What you should do: The line containing "[1:18.00-1:32.90]" marks the end: copy exactly every line from the start of the records below up to and including it, leaving out pictures.

Exercise materials:
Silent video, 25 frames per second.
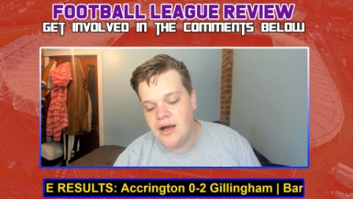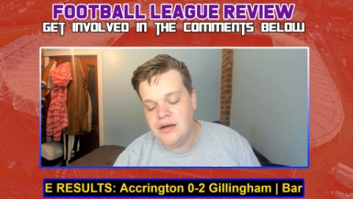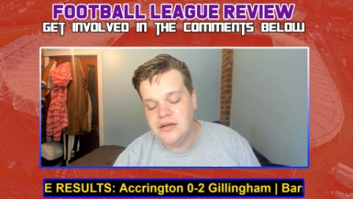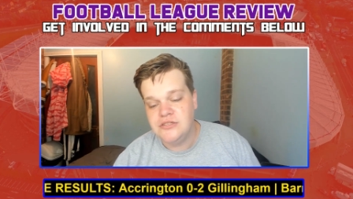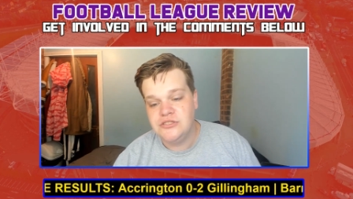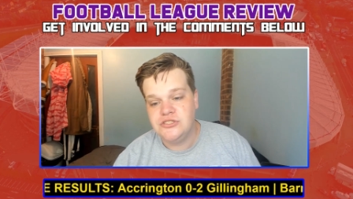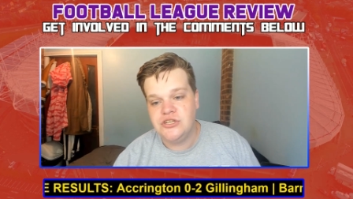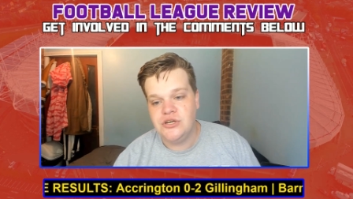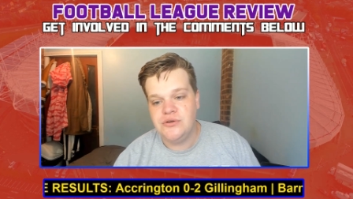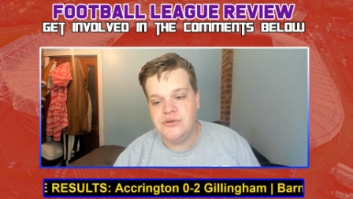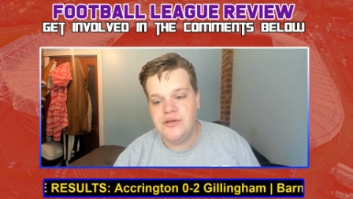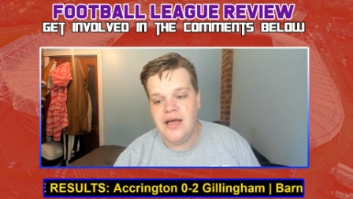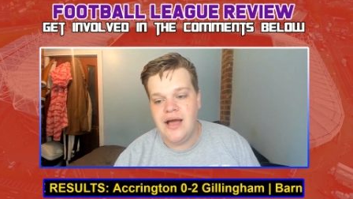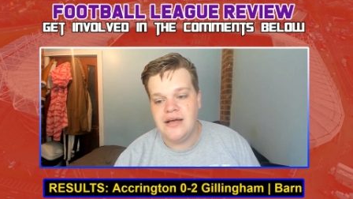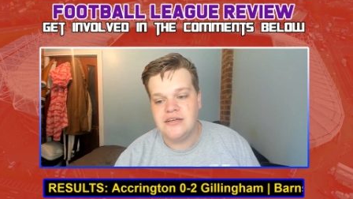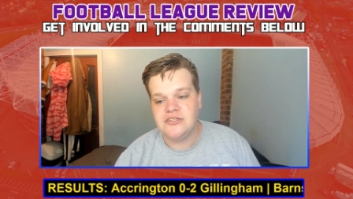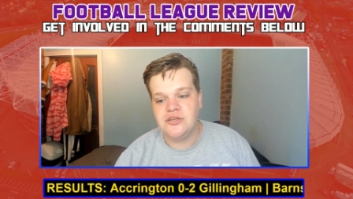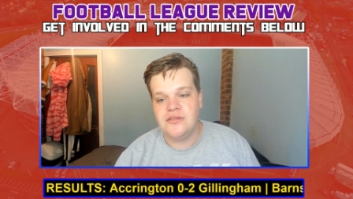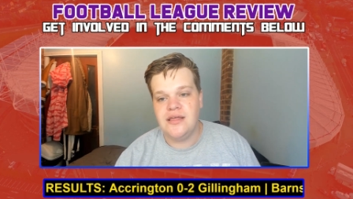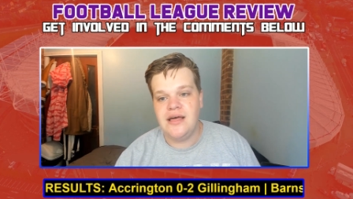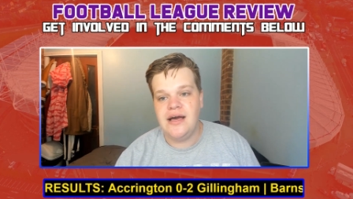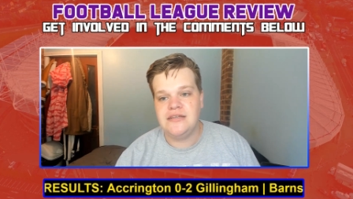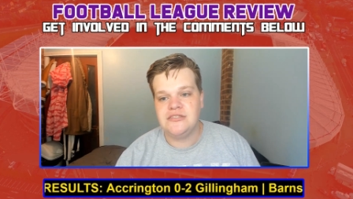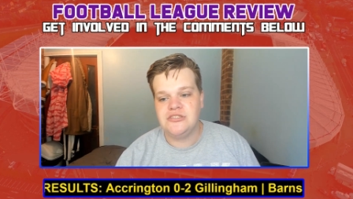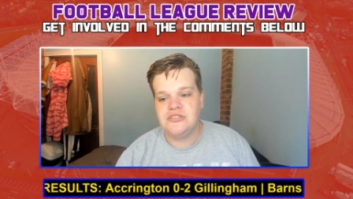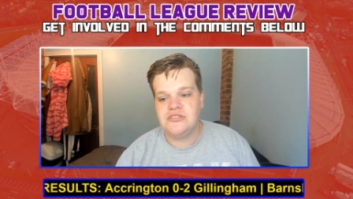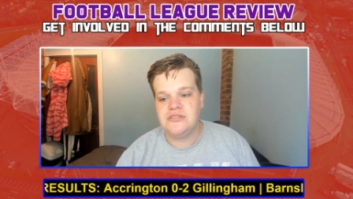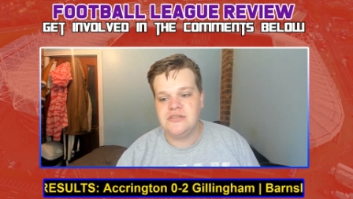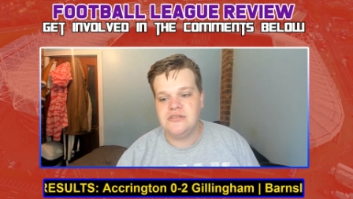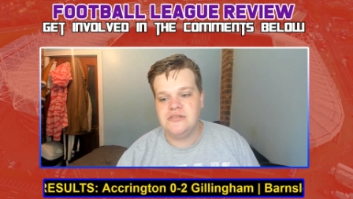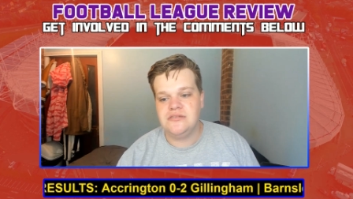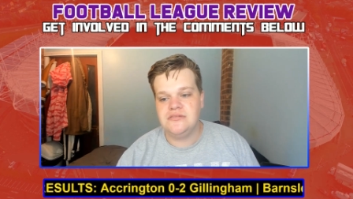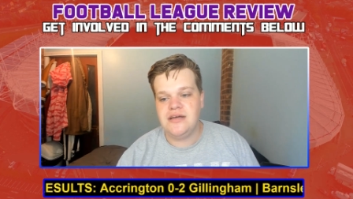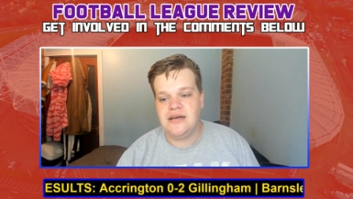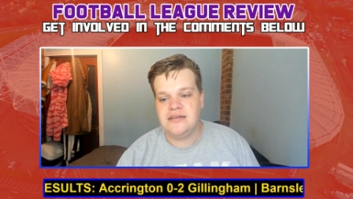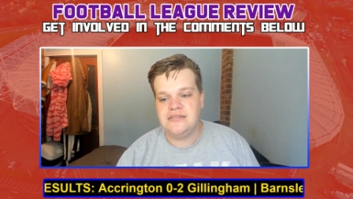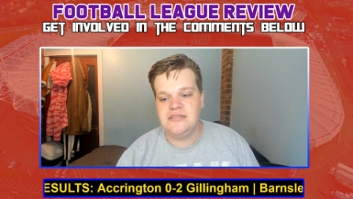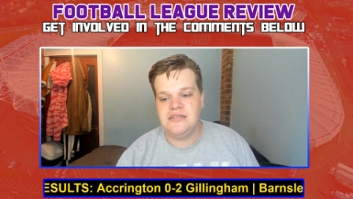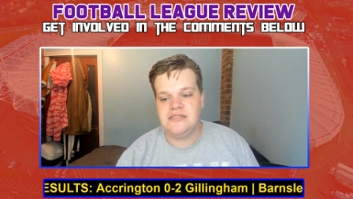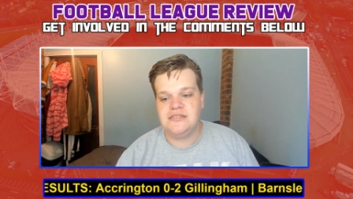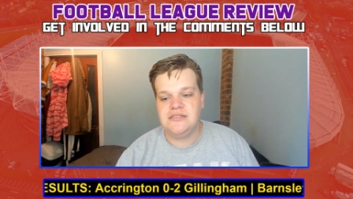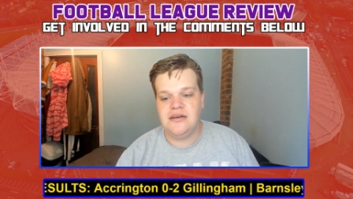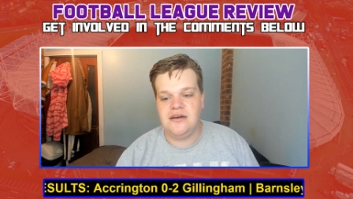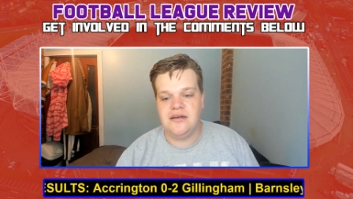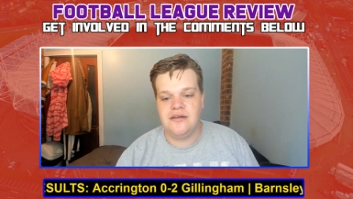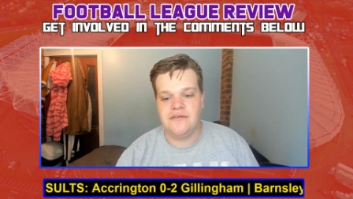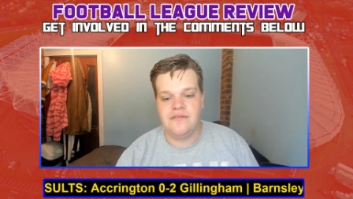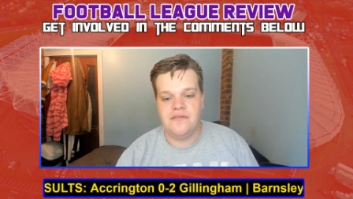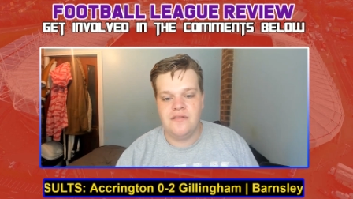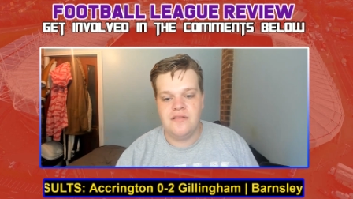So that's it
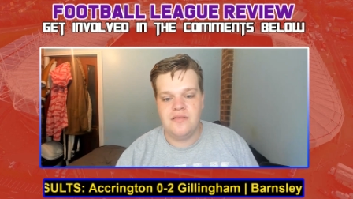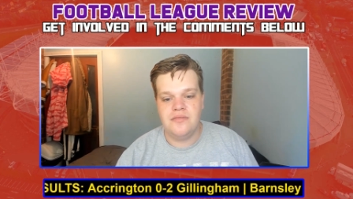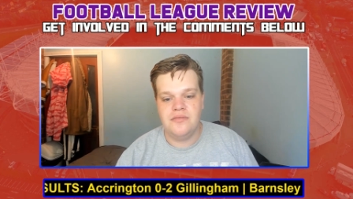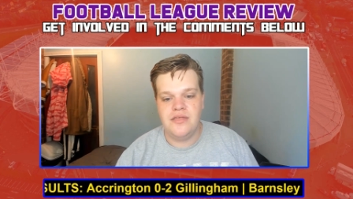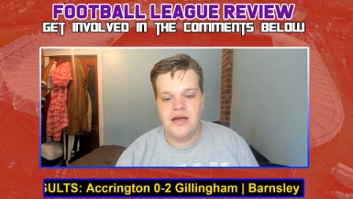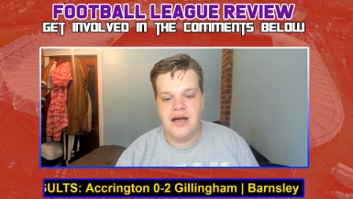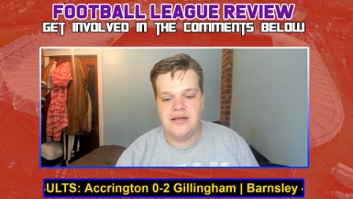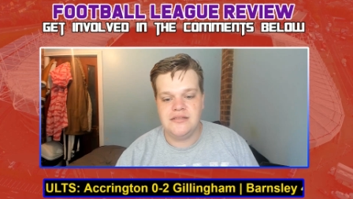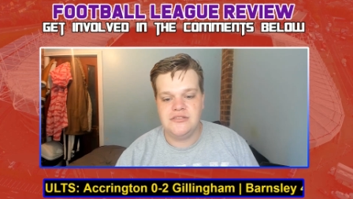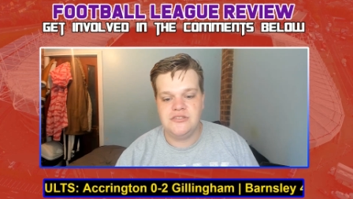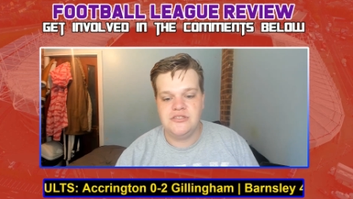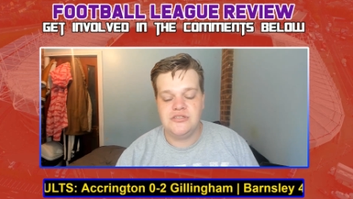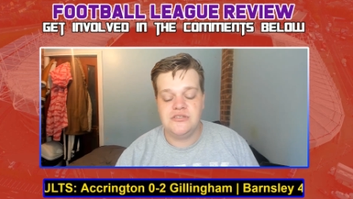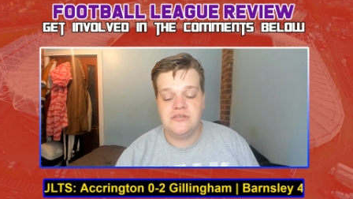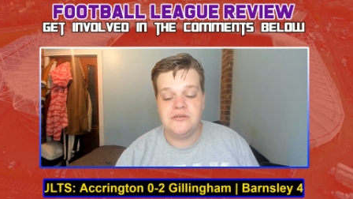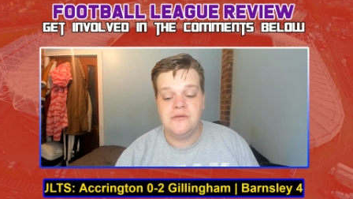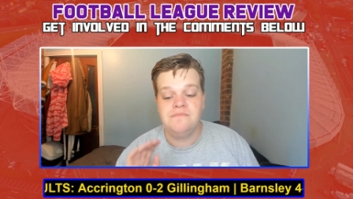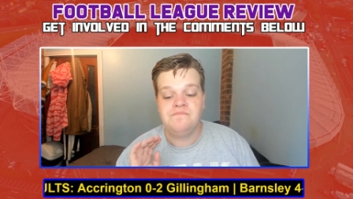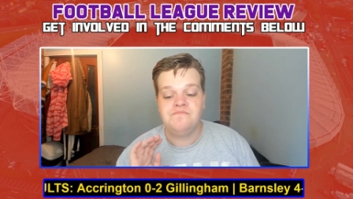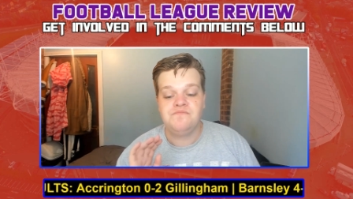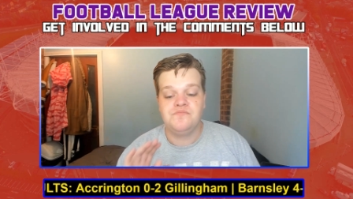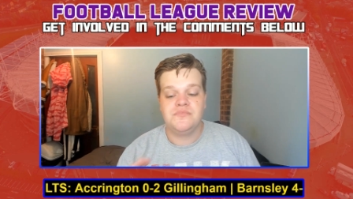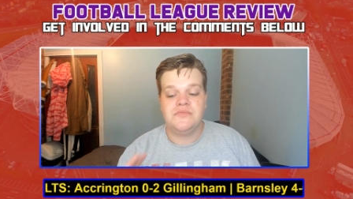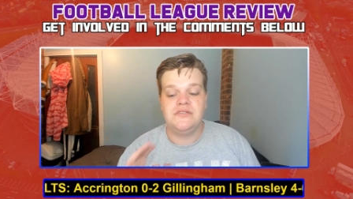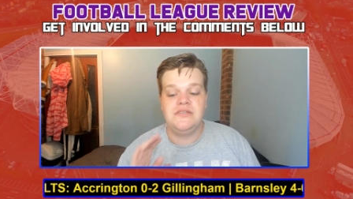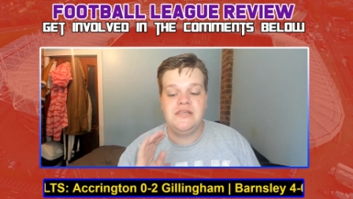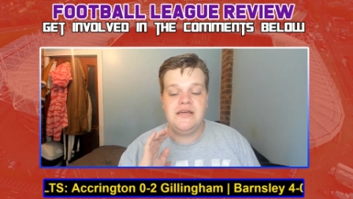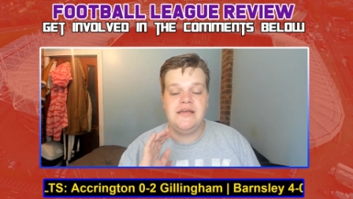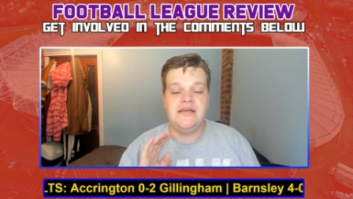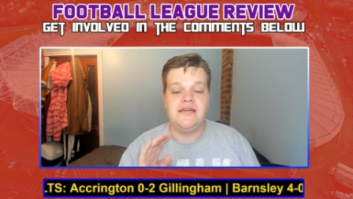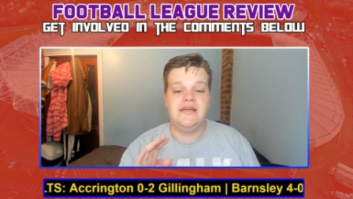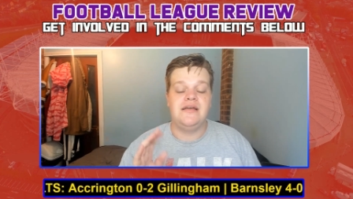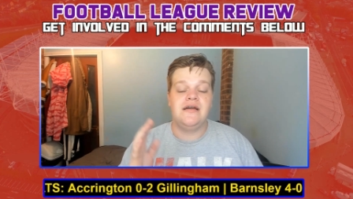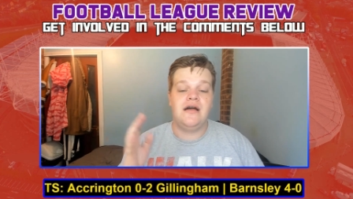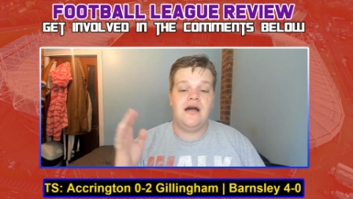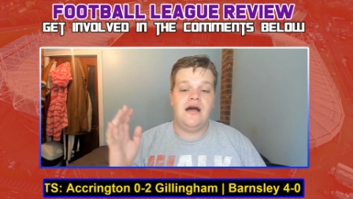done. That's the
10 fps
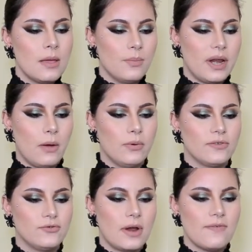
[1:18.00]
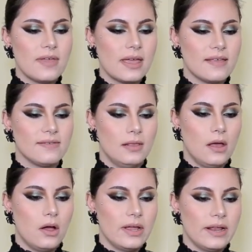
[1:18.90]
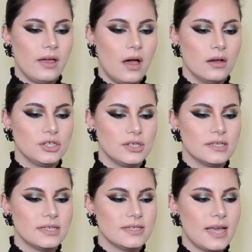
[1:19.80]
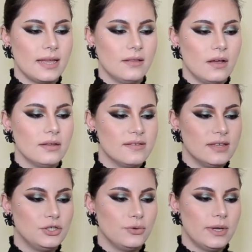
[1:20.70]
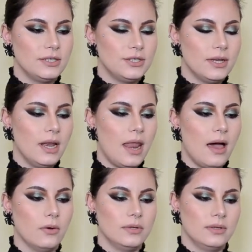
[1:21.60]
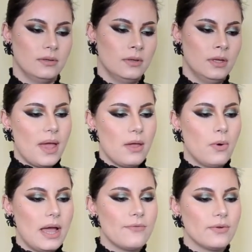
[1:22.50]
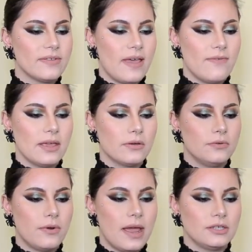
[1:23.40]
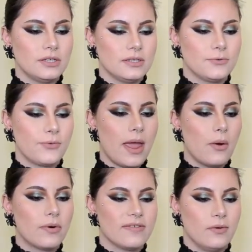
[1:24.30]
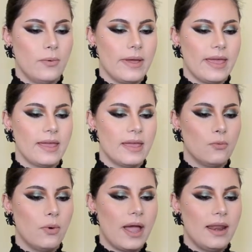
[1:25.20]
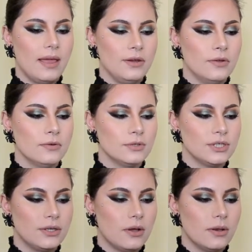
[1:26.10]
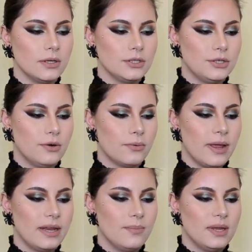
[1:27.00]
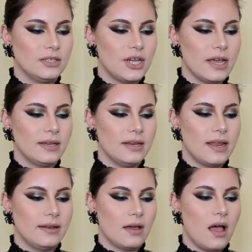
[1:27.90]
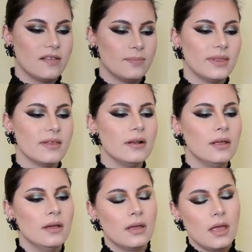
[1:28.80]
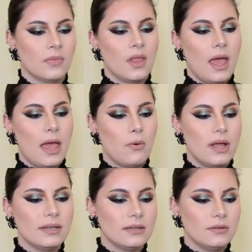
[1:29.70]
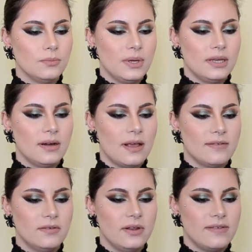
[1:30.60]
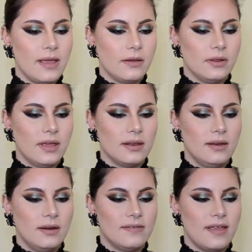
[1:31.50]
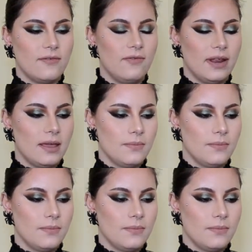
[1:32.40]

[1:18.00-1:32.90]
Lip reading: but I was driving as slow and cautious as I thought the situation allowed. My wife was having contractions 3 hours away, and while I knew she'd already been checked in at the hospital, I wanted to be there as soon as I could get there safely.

Exercise answer:
Silent video, 25 frames per second.
So that's it
done. That's the
10 fps
[1:18.00]
[1:18.90]
[1:19.80]
[1:20.70]
[1:21.60]
[1:22.50]
[1:23.40]
[1:24.30]
[1:25.20]
[1:26.10]
[1:27.00]
[1:27.90]
[1:28.80]
[1:29.70]
[1:30.60]
[1:31.50]
[1:32.40]

[1:18.00-1:32.90]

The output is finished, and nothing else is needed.